1/2/2017
·Enable high contrast reading
Looking Back, 2016 Highlights, Top Videos & Blogs. And Looking Forward to 2017.
Happy New Year to our Courageous Parents Network community. I hope that the December holidays and end-of-year featured peaceful moments with those you love who make you happy. I spent the last week of the year being pretty quiet, spending as much time as I could on the sofa, reading and reflecting about the year we’ve had in 2016 and the year we will work to have with you in 2017.
2016 was an exciting year of growth and solidification for Courageous Parents Network. We:
- Launched our private discussion forum so parents can connect directly with each other.
- Captured and shared new parent stories as videos, blogs, and podcasts so parents can hear and learn from each other. See below for the top 5 Videos and the Top 3 Blog posts of the year.
- Shared Courageous Parents Network in person with 500 medical providers at Pediatric Rounds in hospitals up and down New England. Because providers are the #1 way parents are learning about the Network.
- Reached 13,500 parents of seriously ill children and their medical providers through our Web site and social media. There are approximately 400,000 parents out there to connect with and learn from so we’ve got a lot of outreach to do! You can help by sharing with your own network.
- Had our best fundraising year yet to help us do all we have planned for the year ahead. Thank you to the hundreds of individual donors who stepped up to make this possible!!!!!
Which brings me to our plans for the year ahead and how we intend to bring you—the Network— the guidance, perspective and validation you seek.
First and foremost, we are going to re-listen to all of our parent and provider stories and offer you their wisdom and gems in new ways. I am struck by how every time I listen to a podcast or watch a video, I hear something I haven’t heard before.
Of course, we will also capture and produce new stories from additional courageous families and the dedicated providers who care for their children. Our intention is to feature families affected by other rare diseases and topics that you, our audience, tell us you are looking for.
Lastly, we will be reaching out to you, our audience, to ask you how you are using Courageous Parents Network, how it is helping you, and what we can do better. I invite you to respond.
From everybody on the Courageous Parents Network team, I extend our deepest gratitude to you. Time is one of the most precious commodities and we care deeply that every moment you spend with us in 2017 is time well-spent for you and ultimately for your family.

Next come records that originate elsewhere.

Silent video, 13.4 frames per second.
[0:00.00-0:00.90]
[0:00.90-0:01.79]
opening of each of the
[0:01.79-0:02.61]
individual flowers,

May 2017 bring you the people, resources, love and kindnesses to sustain you and your family.
Hugs,
Blyth, Executive Director
TOP 5 VIDEOS
#1 Jessica, on being Rachel’s Big Sister
The experience of what it’s like for the healthy siblings is a really big deal both for the parents and the medical providers who think about the well-being of the entire family. To hear 18-year old Jessica is to be given a rare glimpse into how brothers and sisters love and cherish and learn from their medically-fragile siblings.

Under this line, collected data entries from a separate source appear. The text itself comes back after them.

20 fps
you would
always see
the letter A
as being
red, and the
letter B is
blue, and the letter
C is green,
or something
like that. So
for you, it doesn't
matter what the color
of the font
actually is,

#2 Dr. Joanne Wolfe presents on Pediatric Palliative Care as a Social Issue
Unfortunately but not surprisingly, our country’s policy makers and top philanthropists are not focused on the needs and experiences of families of children with serious illness. But we’re working to change that by promoting the value of pediatric palliative care and showing the tremendously positive impact it has, and by collaborating with the leading palliative care doctors in the country, one of whom is Dr. Wolfe.
#3 Two SMA Type 1 Families. Two Paths.
Caring for a child with serious, life-threatening illness involves many difficult decisions for parents, including those involving medical interventions. Perhaps no decision is more weighty than whether to select a tracheostomy for the child. Here, two sets of parents make different decisions.
#4 When the time comes: The last hour of Talon’s life.
Courageous parents, Kristina and Chad, describe the moments leading up to and then following their son Talon’s death.
#5 I wish there had been more support and fewer decisions at the beginning.
Courageous parents, Heidi and Greg, talk about how pressed and rushed they felt after their daughter Abby’s diagnosis– to make decisions, adapt to highly medical matters, and mourn the life their child was not going to have.
TOP BLOG POSTS
Genny, courageous mom of June, writes poignantly about the shift that happened for her when she accepted that June was dying.
Another sibling, Eliza, age 15, reflects on the big sister she never knew. Cameron died at age 2 when Eliza was 10-weeks old. Cameron’s life was the seed for Courageous Parents Network.
#3 “I will never stop fighting”
Courageous mom Barb is boldly and beautifully honest about the relentless and exhausting determination required to care for her medically fragile son Jake, now 21.